Stored data entries:
####################

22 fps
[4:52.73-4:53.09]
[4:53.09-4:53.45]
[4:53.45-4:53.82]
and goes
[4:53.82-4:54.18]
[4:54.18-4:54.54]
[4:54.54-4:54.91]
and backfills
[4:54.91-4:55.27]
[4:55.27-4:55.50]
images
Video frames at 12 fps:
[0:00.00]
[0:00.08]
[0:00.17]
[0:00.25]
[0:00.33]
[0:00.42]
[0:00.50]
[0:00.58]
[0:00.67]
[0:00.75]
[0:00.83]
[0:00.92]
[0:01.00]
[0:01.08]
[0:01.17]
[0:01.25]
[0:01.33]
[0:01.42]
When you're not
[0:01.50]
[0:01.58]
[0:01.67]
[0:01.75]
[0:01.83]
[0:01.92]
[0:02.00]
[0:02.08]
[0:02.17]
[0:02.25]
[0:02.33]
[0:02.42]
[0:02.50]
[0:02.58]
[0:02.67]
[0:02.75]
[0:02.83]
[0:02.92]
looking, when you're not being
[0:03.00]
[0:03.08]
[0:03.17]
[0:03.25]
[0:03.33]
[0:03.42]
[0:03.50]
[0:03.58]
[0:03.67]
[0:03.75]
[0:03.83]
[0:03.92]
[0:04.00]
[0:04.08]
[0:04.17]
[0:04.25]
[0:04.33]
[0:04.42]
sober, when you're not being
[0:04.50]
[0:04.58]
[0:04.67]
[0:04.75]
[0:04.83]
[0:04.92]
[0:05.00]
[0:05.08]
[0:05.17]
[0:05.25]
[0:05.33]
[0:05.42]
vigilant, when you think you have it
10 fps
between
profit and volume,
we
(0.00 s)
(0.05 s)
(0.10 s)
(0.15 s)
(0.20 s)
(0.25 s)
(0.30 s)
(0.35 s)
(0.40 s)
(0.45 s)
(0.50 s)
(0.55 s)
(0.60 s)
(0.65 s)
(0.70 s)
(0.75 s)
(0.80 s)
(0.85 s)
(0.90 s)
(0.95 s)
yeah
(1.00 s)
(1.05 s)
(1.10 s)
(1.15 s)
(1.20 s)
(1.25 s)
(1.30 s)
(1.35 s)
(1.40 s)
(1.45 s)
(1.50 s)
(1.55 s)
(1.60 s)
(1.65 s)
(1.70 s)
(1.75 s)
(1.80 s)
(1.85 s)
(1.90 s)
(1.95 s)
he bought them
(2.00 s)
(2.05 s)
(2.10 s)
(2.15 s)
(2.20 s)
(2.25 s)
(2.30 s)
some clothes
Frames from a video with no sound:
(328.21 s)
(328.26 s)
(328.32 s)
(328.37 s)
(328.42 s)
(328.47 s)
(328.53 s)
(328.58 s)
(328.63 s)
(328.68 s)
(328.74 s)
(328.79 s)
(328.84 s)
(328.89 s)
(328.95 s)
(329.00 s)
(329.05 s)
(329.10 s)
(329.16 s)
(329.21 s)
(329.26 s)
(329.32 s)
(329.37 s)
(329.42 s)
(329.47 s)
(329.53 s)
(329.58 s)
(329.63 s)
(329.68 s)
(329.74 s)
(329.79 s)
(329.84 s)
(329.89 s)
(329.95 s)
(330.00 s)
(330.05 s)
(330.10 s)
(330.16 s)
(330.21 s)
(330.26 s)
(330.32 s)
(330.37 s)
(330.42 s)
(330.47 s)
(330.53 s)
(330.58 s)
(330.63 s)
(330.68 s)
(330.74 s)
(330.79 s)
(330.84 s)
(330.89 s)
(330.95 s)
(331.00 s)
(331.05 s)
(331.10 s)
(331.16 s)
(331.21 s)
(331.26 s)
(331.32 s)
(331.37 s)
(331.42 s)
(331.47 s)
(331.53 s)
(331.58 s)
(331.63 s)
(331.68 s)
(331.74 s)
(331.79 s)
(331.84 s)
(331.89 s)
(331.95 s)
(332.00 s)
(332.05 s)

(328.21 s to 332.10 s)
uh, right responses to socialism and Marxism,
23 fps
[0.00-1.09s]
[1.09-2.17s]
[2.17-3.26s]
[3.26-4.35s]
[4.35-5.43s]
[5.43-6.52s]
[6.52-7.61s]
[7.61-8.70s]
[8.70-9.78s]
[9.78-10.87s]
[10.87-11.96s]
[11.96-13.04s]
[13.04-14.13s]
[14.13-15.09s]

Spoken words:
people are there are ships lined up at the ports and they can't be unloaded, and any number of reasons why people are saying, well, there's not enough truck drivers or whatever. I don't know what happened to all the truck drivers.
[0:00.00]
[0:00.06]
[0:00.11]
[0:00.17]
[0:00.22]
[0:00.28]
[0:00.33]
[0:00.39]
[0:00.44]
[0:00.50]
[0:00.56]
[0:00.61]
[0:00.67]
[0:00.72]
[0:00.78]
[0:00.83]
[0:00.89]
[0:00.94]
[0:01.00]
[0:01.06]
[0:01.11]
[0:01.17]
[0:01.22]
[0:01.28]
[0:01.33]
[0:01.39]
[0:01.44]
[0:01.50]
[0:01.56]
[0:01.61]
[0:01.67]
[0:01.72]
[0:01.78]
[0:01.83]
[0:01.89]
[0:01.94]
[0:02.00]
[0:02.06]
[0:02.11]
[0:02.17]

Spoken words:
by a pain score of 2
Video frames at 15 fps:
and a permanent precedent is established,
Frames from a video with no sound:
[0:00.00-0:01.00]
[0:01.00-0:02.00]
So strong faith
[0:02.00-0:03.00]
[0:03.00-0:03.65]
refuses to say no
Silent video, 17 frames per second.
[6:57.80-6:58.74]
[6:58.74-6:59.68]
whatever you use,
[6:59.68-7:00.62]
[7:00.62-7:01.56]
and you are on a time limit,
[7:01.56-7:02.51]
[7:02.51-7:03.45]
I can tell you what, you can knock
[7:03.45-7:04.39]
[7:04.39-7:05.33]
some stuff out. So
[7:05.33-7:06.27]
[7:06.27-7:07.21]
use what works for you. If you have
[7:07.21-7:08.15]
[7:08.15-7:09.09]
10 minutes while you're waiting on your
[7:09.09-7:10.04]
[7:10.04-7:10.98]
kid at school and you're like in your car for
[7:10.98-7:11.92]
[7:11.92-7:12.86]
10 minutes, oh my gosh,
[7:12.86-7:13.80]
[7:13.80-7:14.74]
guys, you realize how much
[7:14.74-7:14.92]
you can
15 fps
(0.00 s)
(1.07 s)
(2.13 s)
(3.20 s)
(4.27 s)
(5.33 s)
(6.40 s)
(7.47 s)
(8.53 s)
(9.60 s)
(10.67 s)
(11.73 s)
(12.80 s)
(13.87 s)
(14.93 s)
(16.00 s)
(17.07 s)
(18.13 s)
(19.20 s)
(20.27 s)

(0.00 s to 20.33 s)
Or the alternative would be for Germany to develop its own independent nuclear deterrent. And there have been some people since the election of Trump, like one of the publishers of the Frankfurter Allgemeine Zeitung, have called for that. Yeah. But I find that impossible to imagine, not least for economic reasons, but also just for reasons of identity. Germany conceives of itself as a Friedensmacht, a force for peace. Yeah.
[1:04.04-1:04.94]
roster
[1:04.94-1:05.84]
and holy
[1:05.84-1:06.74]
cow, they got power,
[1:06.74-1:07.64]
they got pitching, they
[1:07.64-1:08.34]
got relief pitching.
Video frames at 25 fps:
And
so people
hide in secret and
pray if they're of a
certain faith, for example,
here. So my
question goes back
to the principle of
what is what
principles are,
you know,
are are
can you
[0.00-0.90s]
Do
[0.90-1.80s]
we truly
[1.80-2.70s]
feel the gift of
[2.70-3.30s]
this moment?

####################

Try it =
With no alteration of any kind, give the data again in full.

Exercise solution =
22 fps
[4:52.73-4:53.09]
[4:53.09-4:53.45]
[4:53.45-4:53.82]
and goes
[4:53.82-4:54.18]
[4:54.18-4:54.54]
[4:54.54-4:54.91]
and backfills
[4:54.91-4:55.27]
[4:55.27-4:55.50]
images
Video frames at 12 fps:
[0:00.00]
[0:00.08]
[0:00.17]
[0:00.25]
[0:00.33]
[0:00.42]
[0:00.50]
[0:00.58]
[0:00.67]
[0:00.75]
[0:00.83]
[0:00.92]
[0:01.00]
[0:01.08]
[0:01.17]
[0:01.25]
[0:01.33]
[0:01.42]
When you're not
[0:01.50]
[0:01.58]
[0:01.67]
[0:01.75]
[0:01.83]
[0:01.92]
[0:02.00]
[0:02.08]
[0:02.17]
[0:02.25]
[0:02.33]
[0:02.42]
[0:02.50]
[0:02.58]
[0:02.67]
[0:02.75]
[0:02.83]
[0:02.92]
looking, when you're not being
[0:03.00]
[0:03.08]
[0:03.17]
[0:03.25]
[0:03.33]
[0:03.42]
[0:03.50]
[0:03.58]
[0:03.67]
[0:03.75]
[0:03.83]
[0:03.92]
[0:04.00]
[0:04.08]
[0:04.17]
[0:04.25]
[0:04.33]
[0:04.42]
sober, when you're not being
[0:04.50]
[0:04.58]
[0:04.67]
[0:04.75]
[0:04.83]
[0:04.92]
[0:05.00]
[0:05.08]
[0:05.17]
[0:05.25]
[0:05.33]
[0:05.42]
vigilant, when you think you have it
10 fps
between
profit and volume,
we
(0.00 s)
(0.05 s)
(0.10 s)
(0.15 s)
(0.20 s)
(0.25 s)
(0.30 s)
(0.35 s)
(0.40 s)
(0.45 s)
(0.50 s)
(0.55 s)
(0.60 s)
(0.65 s)
(0.70 s)
(0.75 s)
(0.80 s)
(0.85 s)
(0.90 s)
(0.95 s)
yeah
(1.00 s)
(1.05 s)
(1.10 s)
(1.15 s)
(1.20 s)
(1.25 s)
(1.30 s)
(1.35 s)
(1.40 s)
(1.45 s)
(1.50 s)
(1.55 s)
(1.60 s)
(1.65 s)
(1.70 s)
(1.75 s)
(1.80 s)
(1.85 s)
(1.90 s)
(1.95 s)
he bought them
(2.00 s)
(2.05 s)
(2.10 s)
(2.15 s)
(2.20 s)
(2.25 s)
(2.30 s)
some clothes
Frames from a video with no sound:
(328.21 s)
(328.26 s)
(328.32 s)
(328.37 s)
(328.42 s)
(328.47 s)
(328.53 s)
(328.58 s)
(328.63 s)
(328.68 s)
(328.74 s)
(328.79 s)
(328.84 s)
(328.89 s)
(328.95 s)
(329.00 s)
(329.05 s)
(329.10 s)
(329.16 s)
(329.21 s)
(329.26 s)
(329.32 s)
(329.37 s)
(329.42 s)
(329.47 s)
(329.53 s)
(329.58 s)
(329.63 s)
(329.68 s)
(329.74 s)
(329.79 s)
(329.84 s)
(329.89 s)
(329.95 s)
(330.00 s)
(330.05 s)
(330.10 s)
(330.16 s)
(330.21 s)
(330.26 s)
(330.32 s)
(330.37 s)
(330.42 s)
(330.47 s)
(330.53 s)
(330.58 s)
(330.63 s)
(330.68 s)
(330.74 s)
(330.79 s)
(330.84 s)
(330.89 s)
(330.95 s)
(331.00 s)
(331.05 s)
(331.10 s)
(331.16 s)
(331.21 s)
(331.26 s)
(331.32 s)
(331.37 s)
(331.42 s)
(331.47 s)
(331.53 s)
(331.58 s)
(331.63 s)
(331.68 s)
(331.74 s)
(331.79 s)
(331.84 s)
(331.89 s)
(331.95 s)
(332.00 s)
(332.05 s)

(328.21 s to 332.10 s)
uh, right responses to socialism and Marxism,
23 fps
[0.00-1.09s]
[1.09-2.17s]
[2.17-3.26s]
[3.26-4.35s]
[4.35-5.43s]
[5.43-6.52s]
[6.52-7.61s]
[7.61-8.70s]
[8.70-9.78s]
[9.78-10.87s]
[10.87-11.96s]
[11.96-13.04s]
[13.04-14.13s]
[14.13-15.09s]

Spoken words:
people are there are ships lined up at the ports and they can't be unloaded, and any number of reasons why people are saying, well, there's not enough truck drivers or whatever. I don't know what happened to all the truck drivers.
[0:00.00]
[0:00.06]
[0:00.11]
[0:00.17]
[0:00.22]
[0:00.28]
[0:00.33]
[0:00.39]
[0:00.44]
[0:00.50]
[0:00.56]
[0:00.61]
[0:00.67]
[0:00.72]
[0:00.78]
[0:00.83]
[0:00.89]
[0:00.94]
[0:01.00]
[0:01.06]
[0:01.11]
[0:01.17]
[0:01.22]
[0:01.28]
[0:01.33]
[0:01.39]
[0:01.44]
[0:01.50]
[0:01.56]
[0:01.61]
[0:01.67]
[0:01.72]
[0:01.78]
[0:01.83]
[0:01.89]
[0:01.94]
[0:02.00]
[0:02.06]
[0:02.11]
[0:02.17]

Spoken words:
by a pain score of 2
Video frames at 15 fps:
and a permanent precedent is established,
Frames from a video with no sound:
[0:00.00-0:01.00]
[0:01.00-0:02.00]
So strong faith
[0:02.00-0:03.00]
[0:03.00-0:03.65]
refuses to say no
Silent video, 17 frames per second.
[6:57.80-6:58.74]
[6:58.74-6:59.68]
whatever you use,
[6:59.68-7:00.62]
[7:00.62-7:01.56]
and you are on a time limit,
[7:01.56-7:02.51]
[7:02.51-7:03.45]
I can tell you what, you can knock
[7:03.45-7:04.39]
[7:04.39-7:05.33]
some stuff out. So
[7:05.33-7:06.27]
[7:06.27-7:07.21]
use what works for you. If you have
[7:07.21-7:08.15]
[7:08.15-7:09.09]
10 minutes while you're waiting on your
[7:09.09-7:10.04]
[7:10.04-7:10.98]
kid at school and you're like in your car for
[7:10.98-7:11.92]
[7:11.92-7:12.86]
10 minutes, oh my gosh,
[7:12.86-7:13.80]
[7:13.80-7:14.74]
guys, you realize how much
[7:14.74-7:14.92]
you can
15 fps
(0.00 s)
(1.07 s)
(2.13 s)
(3.20 s)
(4.27 s)
(5.33 s)
(6.40 s)
(7.47 s)
(8.53 s)
(9.60 s)
(10.67 s)
(11.73 s)
(12.80 s)
(13.87 s)
(14.93 s)
(16.00 s)
(17.07 s)
(18.13 s)
(19.20 s)
(20.27 s)

(0.00 s to 20.33 s)
Or the alternative would be for Germany to develop its own independent nuclear deterrent. And there have been some people since the election of Trump, like one of the publishers of the Frankfurter Allgemeine Zeitung, have called for that. Yeah. But I find that impossible to imagine, not least for economic reasons, but also just for reasons of identity. Germany conceives of itself as a Friedensmacht, a force for peace. Yeah.
[1:04.04-1:04.94]
roster
[1:04.94-1:05.84]
and holy
[1:05.84-1:06.74]
cow, they got power,
[1:06.74-1:07.64]
they got pitching, they
[1:07.64-1:08.34]
got relief pitching.
Video frames at 25 fps:
And
so people
hide in secret and
pray if they're of a
certain faith, for example,
here. So my
question goes back
to the principle of
what is what
principles are,
you know,
are are
can you
[0.00-0.90s]
Do
[0.90-1.80s]
we truly
[1.80-2.70s]
feel the gift of
[2.70-3.30s]
this moment?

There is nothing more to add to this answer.